PROBLEM DETAILS. Your job is to print the listing exactly.

(Beginning of SOURCE MATERIAL)

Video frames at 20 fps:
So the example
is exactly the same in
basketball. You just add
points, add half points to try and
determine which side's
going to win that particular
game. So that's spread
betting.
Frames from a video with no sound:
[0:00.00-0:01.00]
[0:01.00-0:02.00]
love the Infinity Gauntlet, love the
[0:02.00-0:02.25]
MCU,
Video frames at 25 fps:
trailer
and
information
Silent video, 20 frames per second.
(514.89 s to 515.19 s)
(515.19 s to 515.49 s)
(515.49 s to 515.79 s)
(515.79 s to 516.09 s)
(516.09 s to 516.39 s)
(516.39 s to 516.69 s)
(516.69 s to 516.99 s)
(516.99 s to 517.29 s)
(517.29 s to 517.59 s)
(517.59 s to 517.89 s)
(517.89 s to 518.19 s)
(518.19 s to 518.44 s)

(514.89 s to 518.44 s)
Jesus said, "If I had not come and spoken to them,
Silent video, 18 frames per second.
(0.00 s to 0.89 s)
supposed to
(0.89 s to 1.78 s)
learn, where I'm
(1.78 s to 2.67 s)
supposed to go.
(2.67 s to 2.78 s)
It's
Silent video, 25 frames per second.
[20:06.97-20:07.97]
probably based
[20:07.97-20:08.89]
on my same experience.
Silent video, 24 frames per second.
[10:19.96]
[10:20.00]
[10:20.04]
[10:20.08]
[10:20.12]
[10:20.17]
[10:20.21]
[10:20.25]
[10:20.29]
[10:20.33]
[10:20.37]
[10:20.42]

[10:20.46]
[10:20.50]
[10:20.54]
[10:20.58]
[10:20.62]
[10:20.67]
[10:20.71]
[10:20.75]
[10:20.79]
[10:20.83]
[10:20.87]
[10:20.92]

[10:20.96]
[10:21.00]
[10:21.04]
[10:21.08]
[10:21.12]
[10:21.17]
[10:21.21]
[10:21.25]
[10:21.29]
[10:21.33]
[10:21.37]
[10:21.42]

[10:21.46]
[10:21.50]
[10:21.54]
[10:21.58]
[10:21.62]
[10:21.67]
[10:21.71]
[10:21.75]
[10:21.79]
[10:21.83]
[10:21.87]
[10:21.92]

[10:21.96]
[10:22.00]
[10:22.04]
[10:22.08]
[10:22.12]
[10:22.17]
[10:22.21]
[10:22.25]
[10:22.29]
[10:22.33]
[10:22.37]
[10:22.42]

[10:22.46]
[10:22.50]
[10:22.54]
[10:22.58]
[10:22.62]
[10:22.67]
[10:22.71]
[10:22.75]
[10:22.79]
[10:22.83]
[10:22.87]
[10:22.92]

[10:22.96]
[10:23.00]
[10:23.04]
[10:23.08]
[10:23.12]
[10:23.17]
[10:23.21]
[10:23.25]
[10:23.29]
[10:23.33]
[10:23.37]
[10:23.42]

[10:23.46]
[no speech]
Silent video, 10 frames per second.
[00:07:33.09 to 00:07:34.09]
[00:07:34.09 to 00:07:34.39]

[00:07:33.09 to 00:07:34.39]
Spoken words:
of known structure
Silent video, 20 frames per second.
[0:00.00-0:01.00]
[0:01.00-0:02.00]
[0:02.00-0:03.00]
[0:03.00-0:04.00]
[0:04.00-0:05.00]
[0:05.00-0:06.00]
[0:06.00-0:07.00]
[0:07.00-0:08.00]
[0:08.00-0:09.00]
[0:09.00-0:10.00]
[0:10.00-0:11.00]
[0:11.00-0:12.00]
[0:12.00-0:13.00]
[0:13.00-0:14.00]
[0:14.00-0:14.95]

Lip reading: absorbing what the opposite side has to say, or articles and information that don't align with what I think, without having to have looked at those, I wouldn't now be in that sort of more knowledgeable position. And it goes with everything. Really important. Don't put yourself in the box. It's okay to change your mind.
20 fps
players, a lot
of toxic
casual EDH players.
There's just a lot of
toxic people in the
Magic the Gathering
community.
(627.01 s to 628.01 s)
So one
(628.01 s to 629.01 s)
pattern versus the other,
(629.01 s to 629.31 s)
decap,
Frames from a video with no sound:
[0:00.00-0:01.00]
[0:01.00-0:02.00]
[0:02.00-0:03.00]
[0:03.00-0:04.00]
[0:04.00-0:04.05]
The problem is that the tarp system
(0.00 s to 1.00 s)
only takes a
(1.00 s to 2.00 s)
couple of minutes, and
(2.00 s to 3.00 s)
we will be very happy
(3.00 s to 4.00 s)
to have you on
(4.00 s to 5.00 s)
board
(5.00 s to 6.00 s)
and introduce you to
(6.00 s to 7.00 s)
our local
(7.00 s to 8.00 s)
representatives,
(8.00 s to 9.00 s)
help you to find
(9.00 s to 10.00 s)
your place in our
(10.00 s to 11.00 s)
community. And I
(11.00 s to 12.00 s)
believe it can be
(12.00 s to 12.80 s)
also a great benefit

(End of SOURCE MATERIAL)

REPLY TO THE TASK.
Video frames at 20 fps:
So the example
is exactly the same in
basketball. You just add
points, add half points to try and
determine which side's
going to win that particular
game. So that's spread
betting.
Frames from a video with no sound:
[0:00.00-0:01.00]
[0:01.00-0:02.00]
love the Infinity Gauntlet, love the
[0:02.00-0:02.25]
MCU,
Video frames at 25 fps:
trailer
and
information
Silent video, 20 frames per second.
(514.89 s to 515.19 s)
(515.19 s to 515.49 s)
(515.49 s to 515.79 s)
(515.79 s to 516.09 s)
(516.09 s to 516.39 s)
(516.39 s to 516.69 s)
(516.69 s to 516.99 s)
(516.99 s to 517.29 s)
(517.29 s to 517.59 s)
(517.59 s to 517.89 s)
(517.89 s to 518.19 s)
(518.19 s to 518.44 s)

(514.89 s to 518.44 s)
Jesus said, "If I had not come and spoken to them,
Silent video, 18 frames per second.
(0.00 s to 0.89 s)
supposed to
(0.89 s to 1.78 s)
learn, where I'm
(1.78 s to 2.67 s)
supposed to go.
(2.67 s to 2.78 s)
It's
Silent video, 25 frames per second.
[20:06.97-20:07.97]
probably based
[20:07.97-20:08.89]
on my same experience.
Silent video, 24 frames per second.
[10:19.96]
[10:20.00]
[10:20.04]
[10:20.08]
[10:20.12]
[10:20.17]
[10:20.21]
[10:20.25]
[10:20.29]
[10:20.33]
[10:20.37]
[10:20.42]

[10:20.46]
[10:20.50]
[10:20.54]
[10:20.58]
[10:20.62]
[10:20.67]
[10:20.71]
[10:20.75]
[10:20.79]
[10:20.83]
[10:20.87]
[10:20.92]

[10:20.96]
[10:21.00]
[10:21.04]
[10:21.08]
[10:21.12]
[10:21.17]
[10:21.21]
[10:21.25]
[10:21.29]
[10:21.33]
[10:21.37]
[10:21.42]

[10:21.46]
[10:21.50]
[10:21.54]
[10:21.58]
[10:21.62]
[10:21.67]
[10:21.71]
[10:21.75]
[10:21.79]
[10:21.83]
[10:21.87]
[10:21.92]

[10:21.96]
[10:22.00]
[10:22.04]
[10:22.08]
[10:22.12]
[10:22.17]
[10:22.21]
[10:22.25]
[10:22.29]
[10:22.33]
[10:22.37]
[10:22.42]

[10:22.46]
[10:22.50]
[10:22.54]
[10:22.58]
[10:22.62]
[10:22.67]
[10:22.71]
[10:22.75]
[10:22.79]
[10:22.83]
[10:22.87]
[10:22.92]

[10:22.96]
[10:23.00]
[10:23.04]
[10:23.08]
[10:23.12]
[10:23.17]
[10:23.21]
[10:23.25]
[10:23.29]
[10:23.33]
[10:23.37]
[10:23.42]

[10:23.46]
[no speech]
Silent video, 10 frames per second.
[00:07:33.09 to 00:07:34.09]
[00:07:34.09 to 00:07:34.39]

[00:07:33.09 to 00:07:34.39]
Spoken words:
of known structure
Silent video, 20 frames per second.
[0:00.00-0:01.00]
[0:01.00-0:02.00]
[0:02.00-0:03.00]
[0:03.00-0:04.00]
[0:04.00-0:05.00]
[0:05.00-0:06.00]
[0:06.00-0:07.00]
[0:07.00-0:08.00]
[0:08.00-0:09.00]
[0:09.00-0:10.00]
[0:10.00-0:11.00]
[0:11.00-0:12.00]
[0:12.00-0:13.00]
[0:13.00-0:14.00]
[0:14.00-0:14.95]

Lip reading: absorbing what the opposite side has to say, or articles and information that don't align with what I think, without having to have looked at those, I wouldn't now be in that sort of more knowledgeable position. And it goes with everything. Really important. Don't put yourself in the box. It's okay to change your mind.
20 fps
players, a lot
of toxic
casual EDH players.
There's just a lot of
toxic people in the
Magic the Gathering
community.
(627.01 s to 628.01 s)
So one
(628.01 s to 629.01 s)
pattern versus the other,
(629.01 s to 629.31 s)
decap,
Frames from a video with no sound:
[0:00.00-0:01.00]
[0:01.00-0:02.00]
[0:02.00-0:03.00]
[0:03.00-0:04.00]
[0:04.00-0:04.05]
The problem is that the tarp system
(0.00 s to 1.00 s)
only takes a
(1.00 s to 2.00 s)
couple of minutes, and
(2.00 s to 3.00 s)
we will be very happy
(3.00 s to 4.00 s)
to have you on
(4.00 s to 5.00 s)
board
(5.00 s to 6.00 s)
and introduce you to
(6.00 s to 7.00 s)
our local
(7.00 s to 8.00 s)
representatives,
(8.00 s to 9.00 s)
help you to find
(9.00 s to 10.00 s)
your place in our
(10.00 s to 11.00 s)
community. And I
(11.00 s to 12.00 s)
believe it can be
(12.00 s to 12.80 s)
also a great benefit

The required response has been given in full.